- Task description -
If an entry holds a picture, leave the picture out and output everything else exactly.

- Material provided -

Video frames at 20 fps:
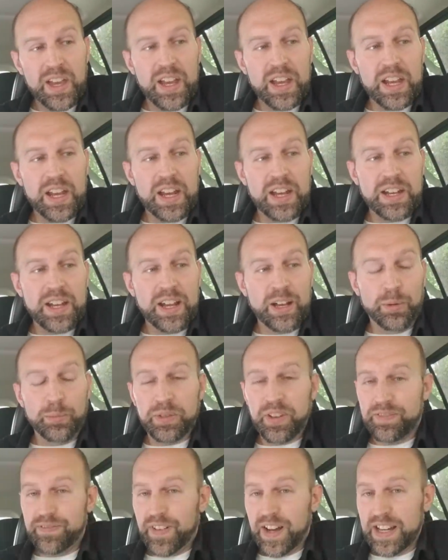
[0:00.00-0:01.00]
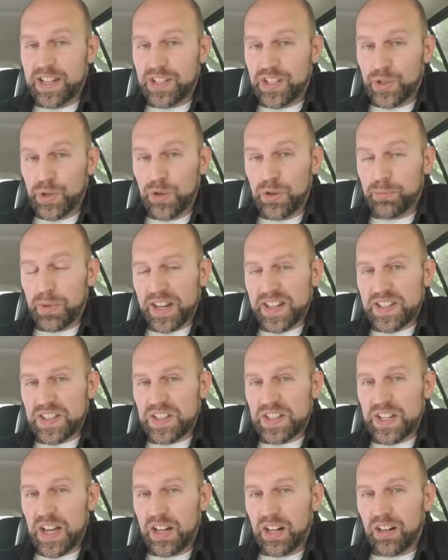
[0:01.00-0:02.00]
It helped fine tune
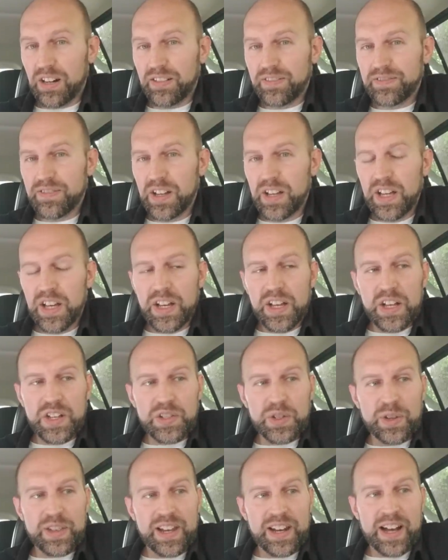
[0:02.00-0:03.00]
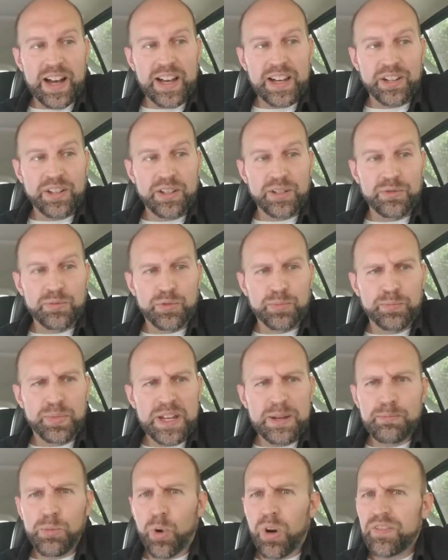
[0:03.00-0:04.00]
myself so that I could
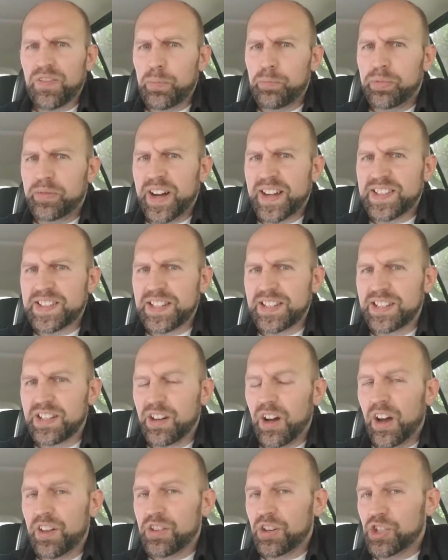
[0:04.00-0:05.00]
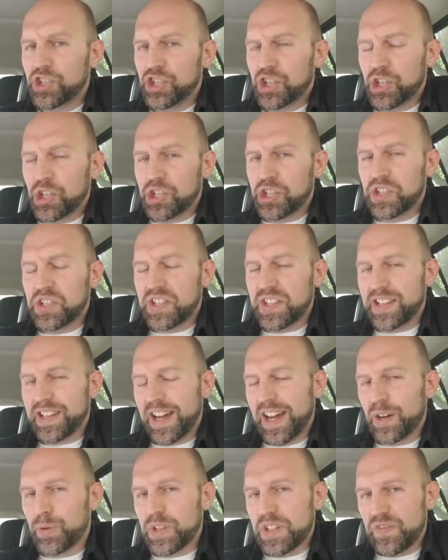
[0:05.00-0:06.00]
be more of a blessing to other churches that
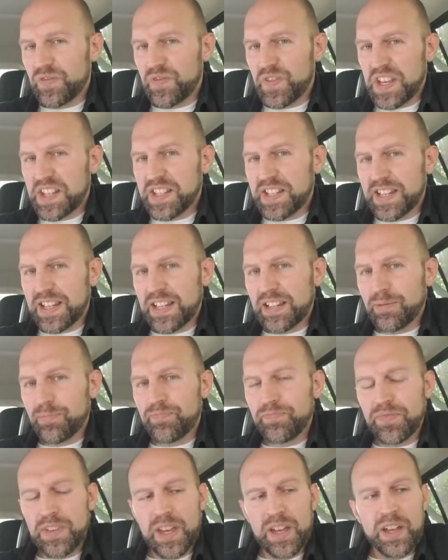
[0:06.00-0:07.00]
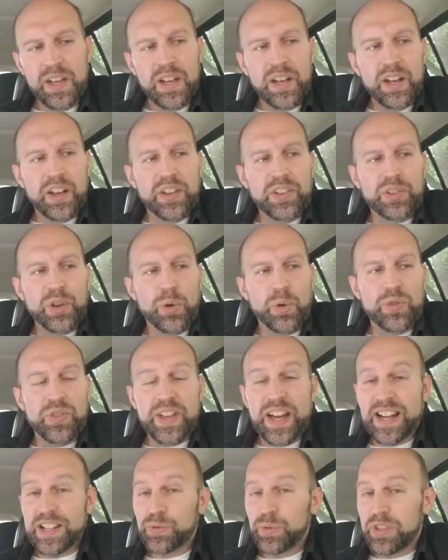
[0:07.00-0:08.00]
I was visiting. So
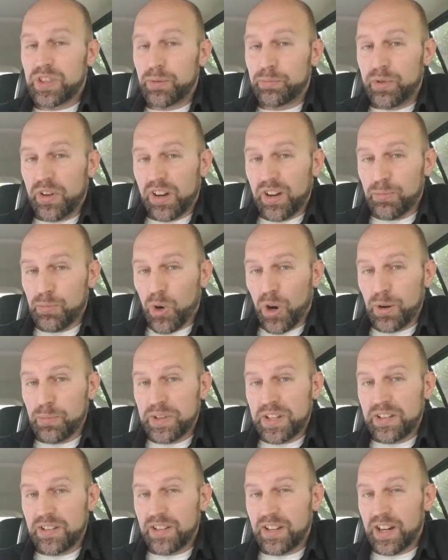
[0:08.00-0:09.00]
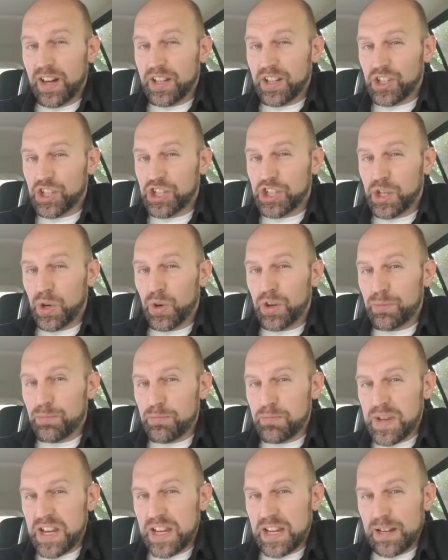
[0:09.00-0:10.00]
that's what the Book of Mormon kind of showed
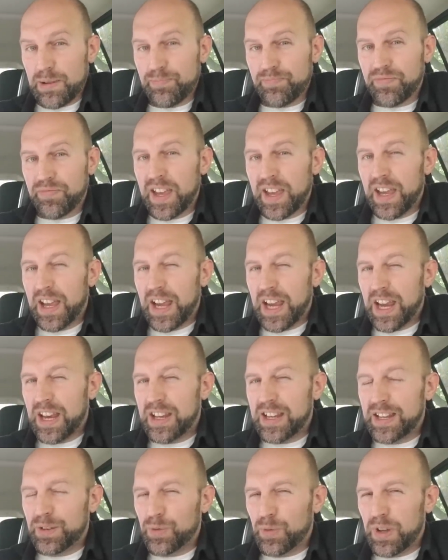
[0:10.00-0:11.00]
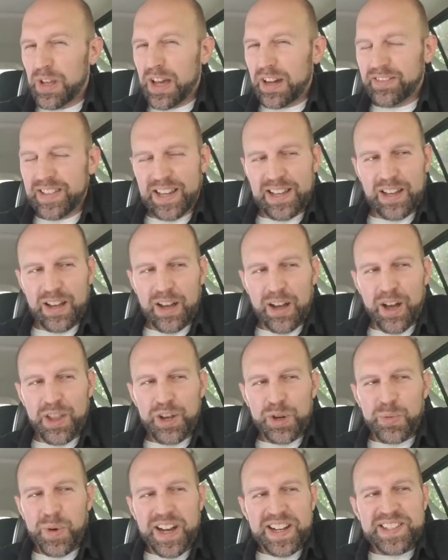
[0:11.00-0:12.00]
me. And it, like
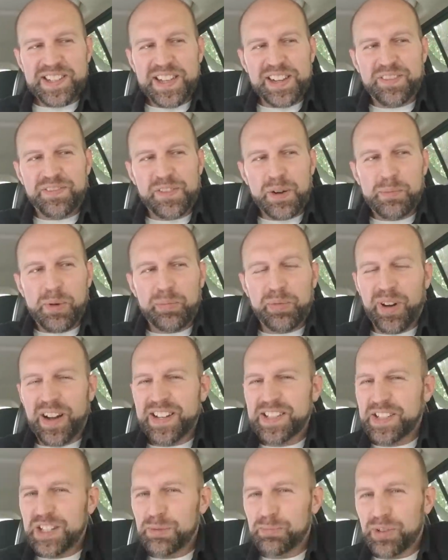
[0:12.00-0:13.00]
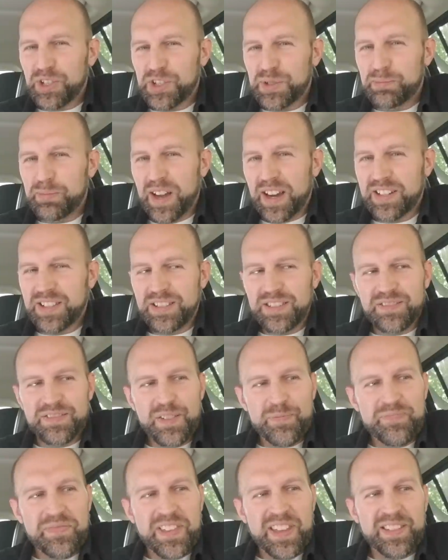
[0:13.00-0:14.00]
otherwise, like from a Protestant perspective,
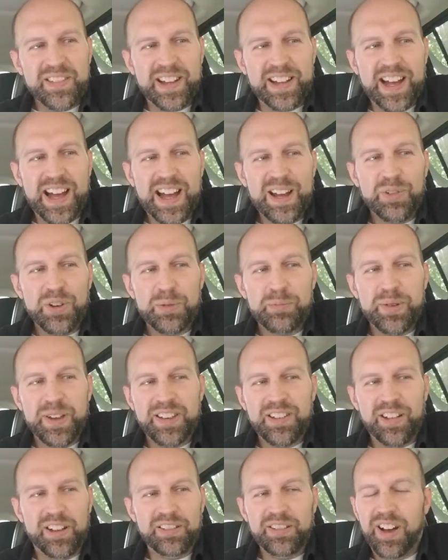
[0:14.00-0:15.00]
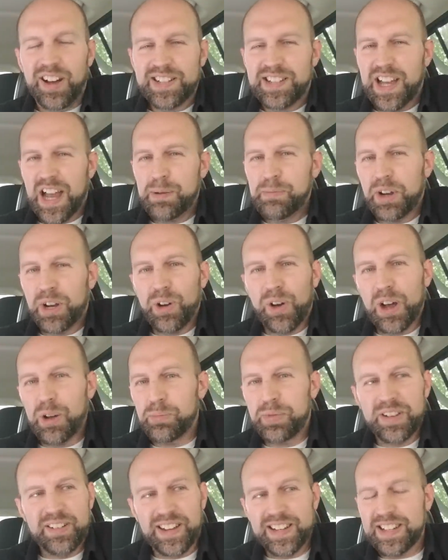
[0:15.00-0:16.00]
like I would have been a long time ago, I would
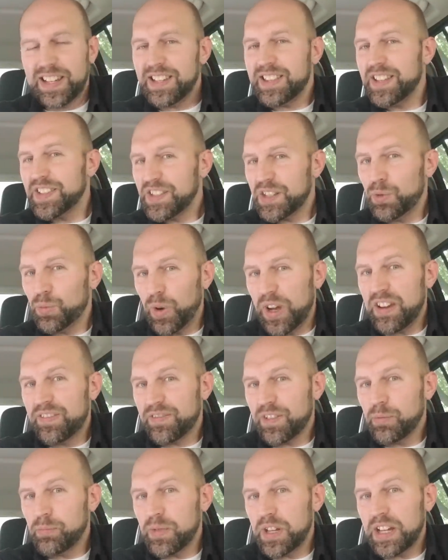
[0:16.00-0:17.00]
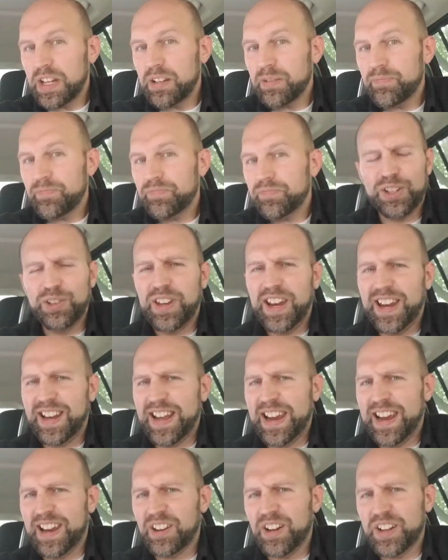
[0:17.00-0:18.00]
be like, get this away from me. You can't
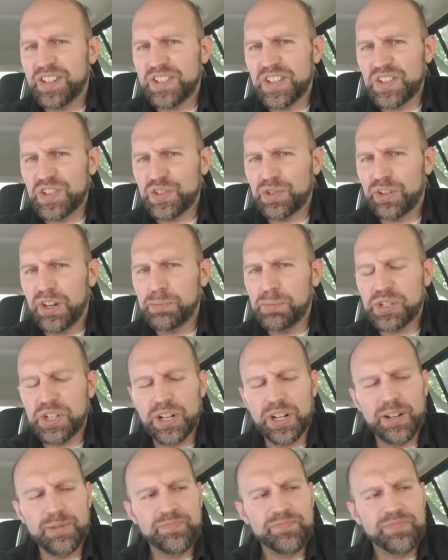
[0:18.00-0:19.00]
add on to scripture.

- Written solution -
Video frames at 20 fps:
[0:00.00-0:01.00]
[0:01.00-0:02.00]
It helped fine tune
[0:02.00-0:03.00]
[0:03.00-0:04.00]
myself so that I could
[0:04.00-0:05.00]
[0:05.00-0:06.00]
be more of a blessing to other churches that
[0:06.00-0:07.00]
[0:07.00-0:08.00]
I was visiting. So
[0:08.00-0:09.00]
[0:09.00-0:10.00]
that's what the Book of Mormon kind of showed
[0:10.00-0:11.00]
[0:11.00-0:12.00]
me. And it, like
[0:12.00-0:13.00]
[0:13.00-0:14.00]
otherwise, like from a Protestant perspective,
[0:14.00-0:15.00]
[0:15.00-0:16.00]
like I would have been a long time ago, I would
[0:16.00-0:17.00]
[0:17.00-0:18.00]
be like, get this away from me. You can't
[0:18.00-0:19.00]
add on to scripture.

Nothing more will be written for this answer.